(Saved entries)
___
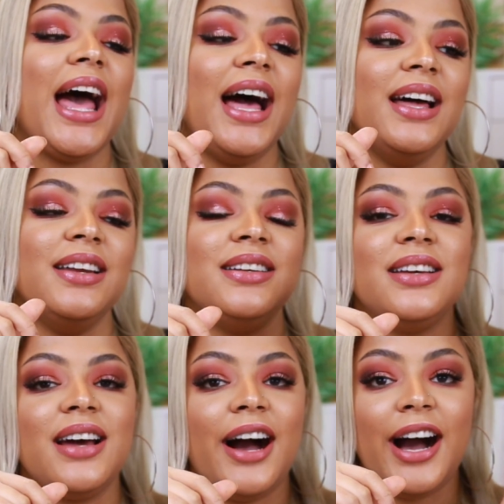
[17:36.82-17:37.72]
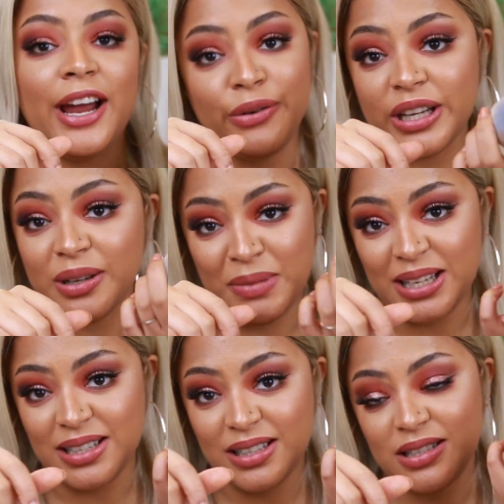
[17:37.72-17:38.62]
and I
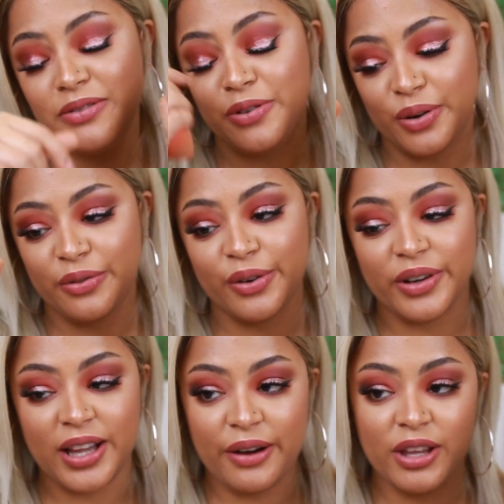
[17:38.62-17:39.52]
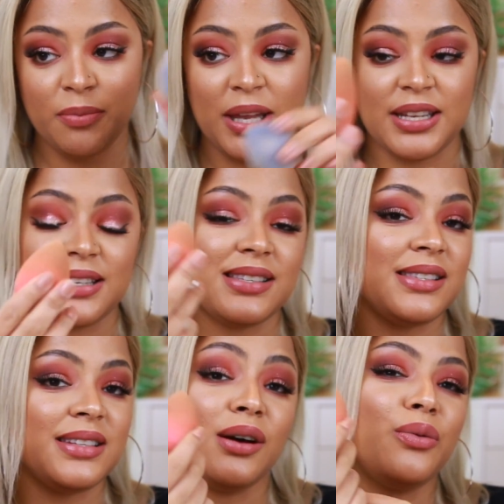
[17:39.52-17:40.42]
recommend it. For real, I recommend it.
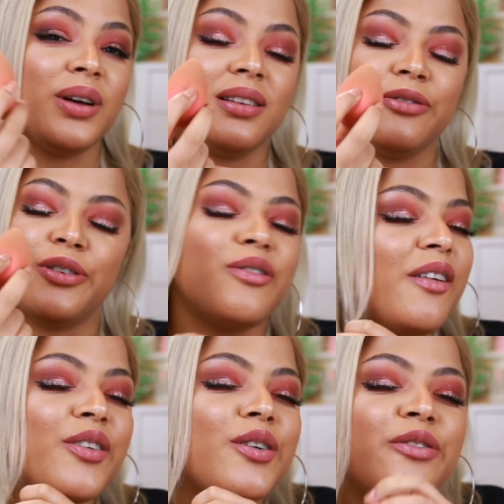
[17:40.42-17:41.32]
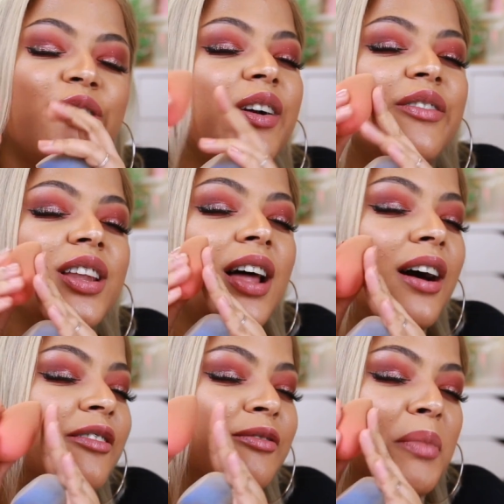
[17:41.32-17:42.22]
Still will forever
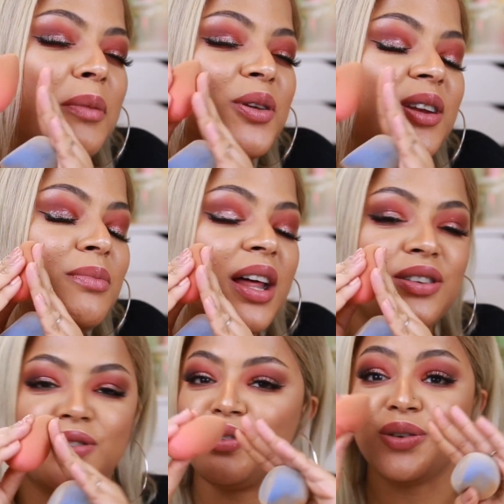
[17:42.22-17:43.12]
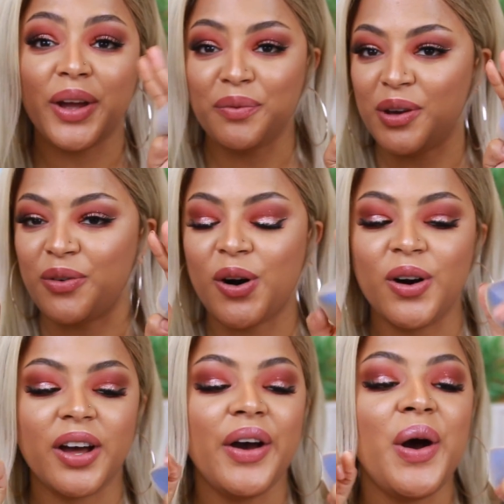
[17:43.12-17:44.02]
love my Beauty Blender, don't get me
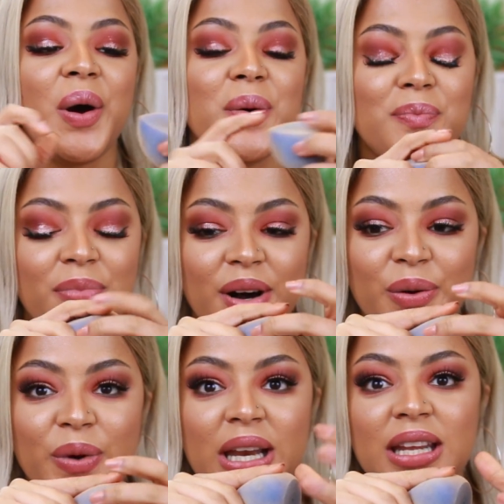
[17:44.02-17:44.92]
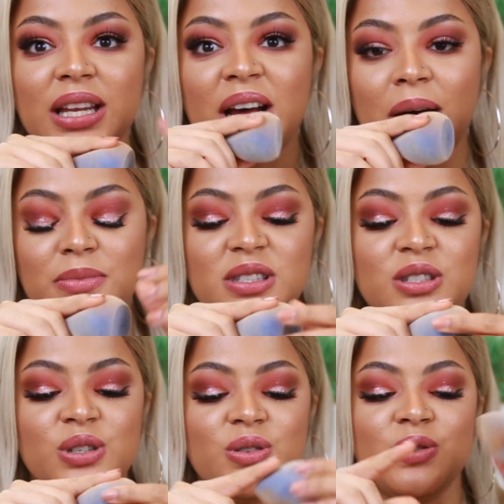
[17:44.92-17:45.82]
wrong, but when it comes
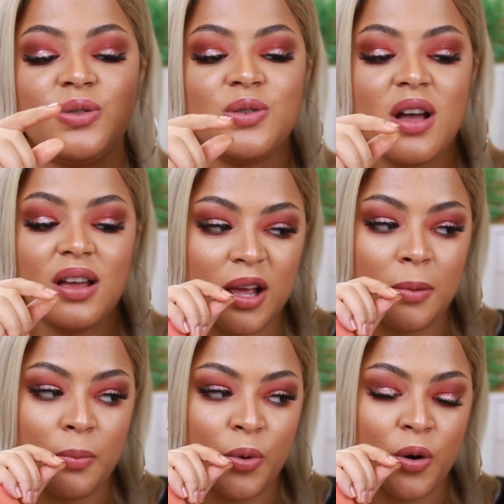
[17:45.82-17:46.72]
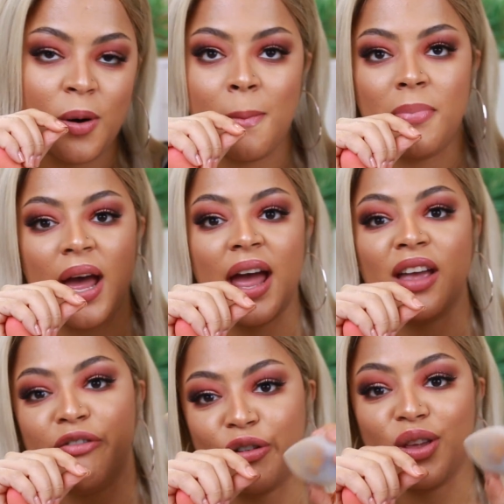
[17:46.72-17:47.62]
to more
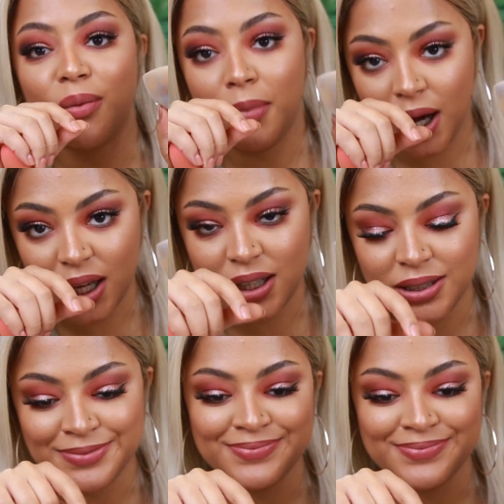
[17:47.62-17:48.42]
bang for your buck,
___
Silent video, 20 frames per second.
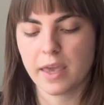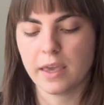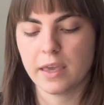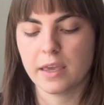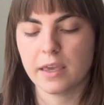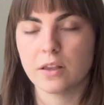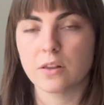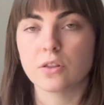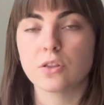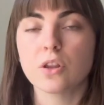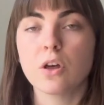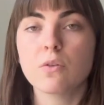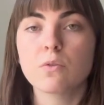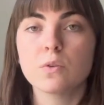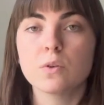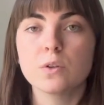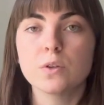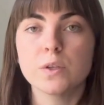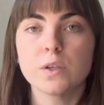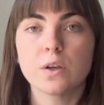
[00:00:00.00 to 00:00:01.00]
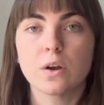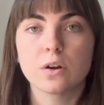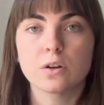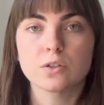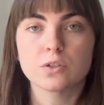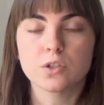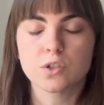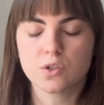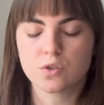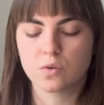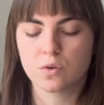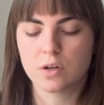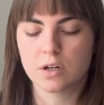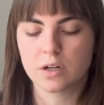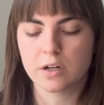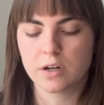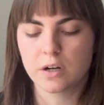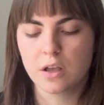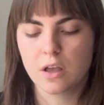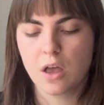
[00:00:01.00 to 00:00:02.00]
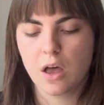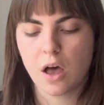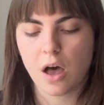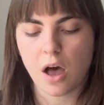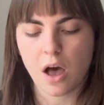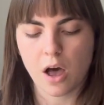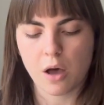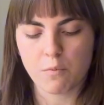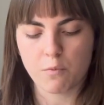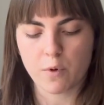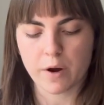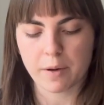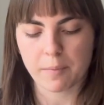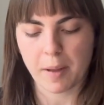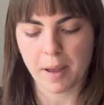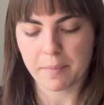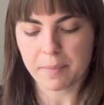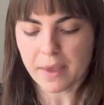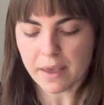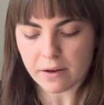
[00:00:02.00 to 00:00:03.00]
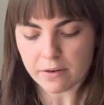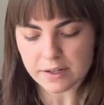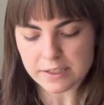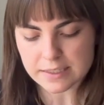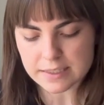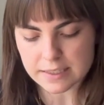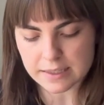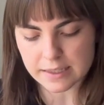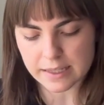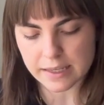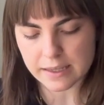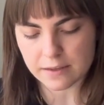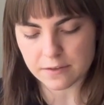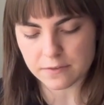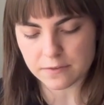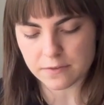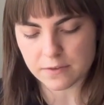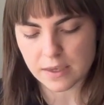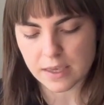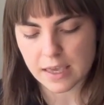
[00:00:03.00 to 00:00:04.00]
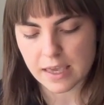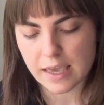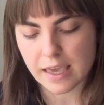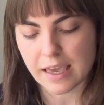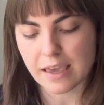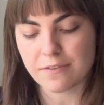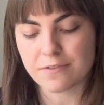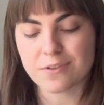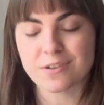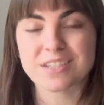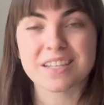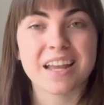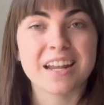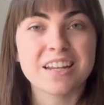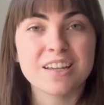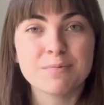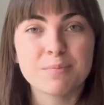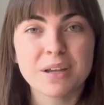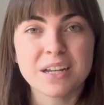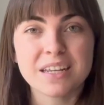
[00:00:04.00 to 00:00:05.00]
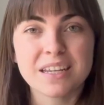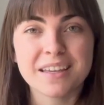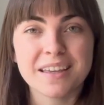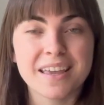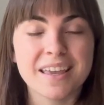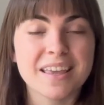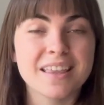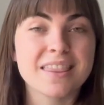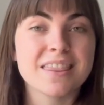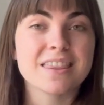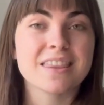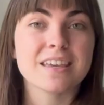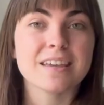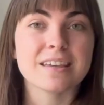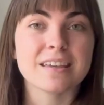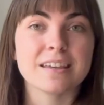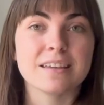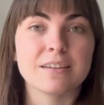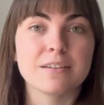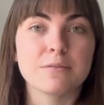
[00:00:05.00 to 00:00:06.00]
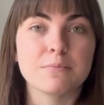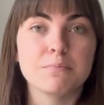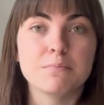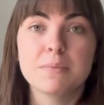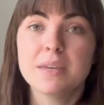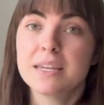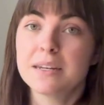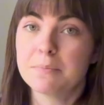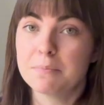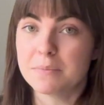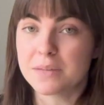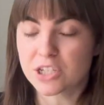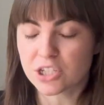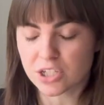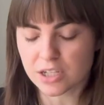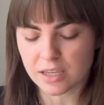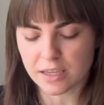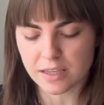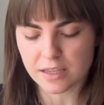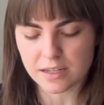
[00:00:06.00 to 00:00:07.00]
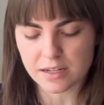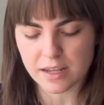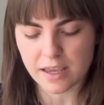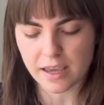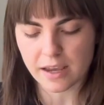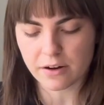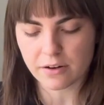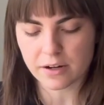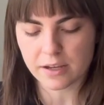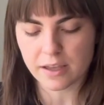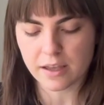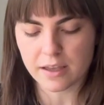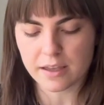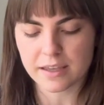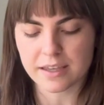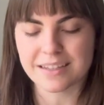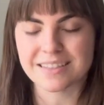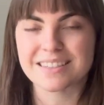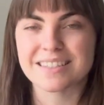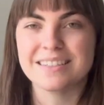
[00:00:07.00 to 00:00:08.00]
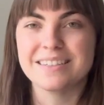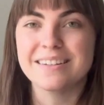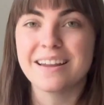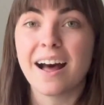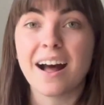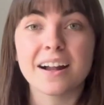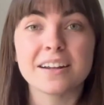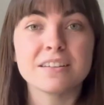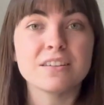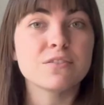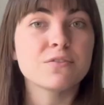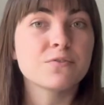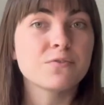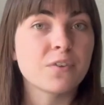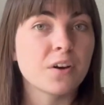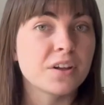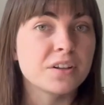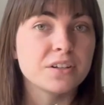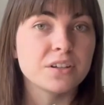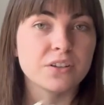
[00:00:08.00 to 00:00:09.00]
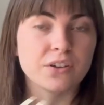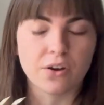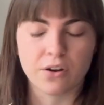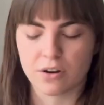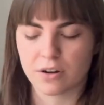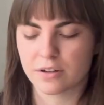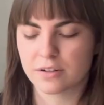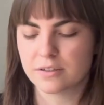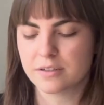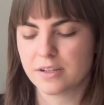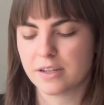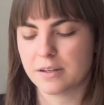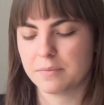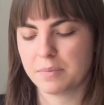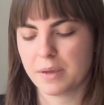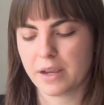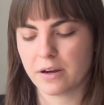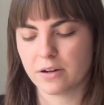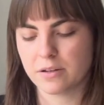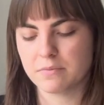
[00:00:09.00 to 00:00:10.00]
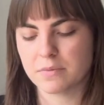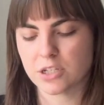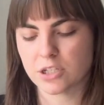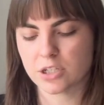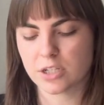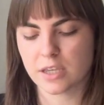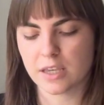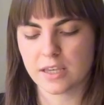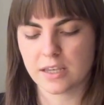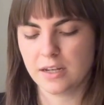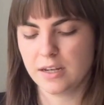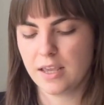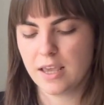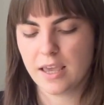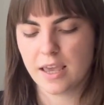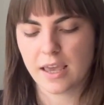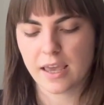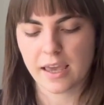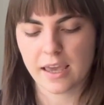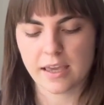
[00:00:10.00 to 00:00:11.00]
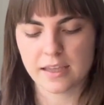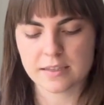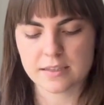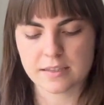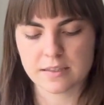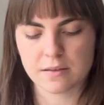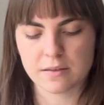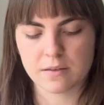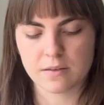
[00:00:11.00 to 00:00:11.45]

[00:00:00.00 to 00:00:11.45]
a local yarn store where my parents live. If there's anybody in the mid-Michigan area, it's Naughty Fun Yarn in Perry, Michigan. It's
___
### [ACTIVITY]
Your task is to copy only the lines above starting at the one containing "[00:00:01.00 to 00:00:02.00]" and ending at the one containing "[00:00:11.00 to 00:00:11.45]". Copy them exactly, both ends included, and omit the pictures.

### [ANSWER BOX]
[00:00:01.00 to 00:00:02.00]
[00:00:02.00 to 00:00:03.00]
[00:00:03.00 to 00:00:04.00]
[00:00:04.00 to 00:00:05.00]
[00:00:05.00 to 00:00:06.00]
[00:00:06.00 to 00:00:07.00]
[00:00:07.00 to 00:00:08.00]
[00:00:08.00 to 00:00:09.00]
[00:00:09.00 to 00:00:10.00]
[00:00:10.00 to 00:00:11.00]
[00:00:11.00 to 00:00:11.45]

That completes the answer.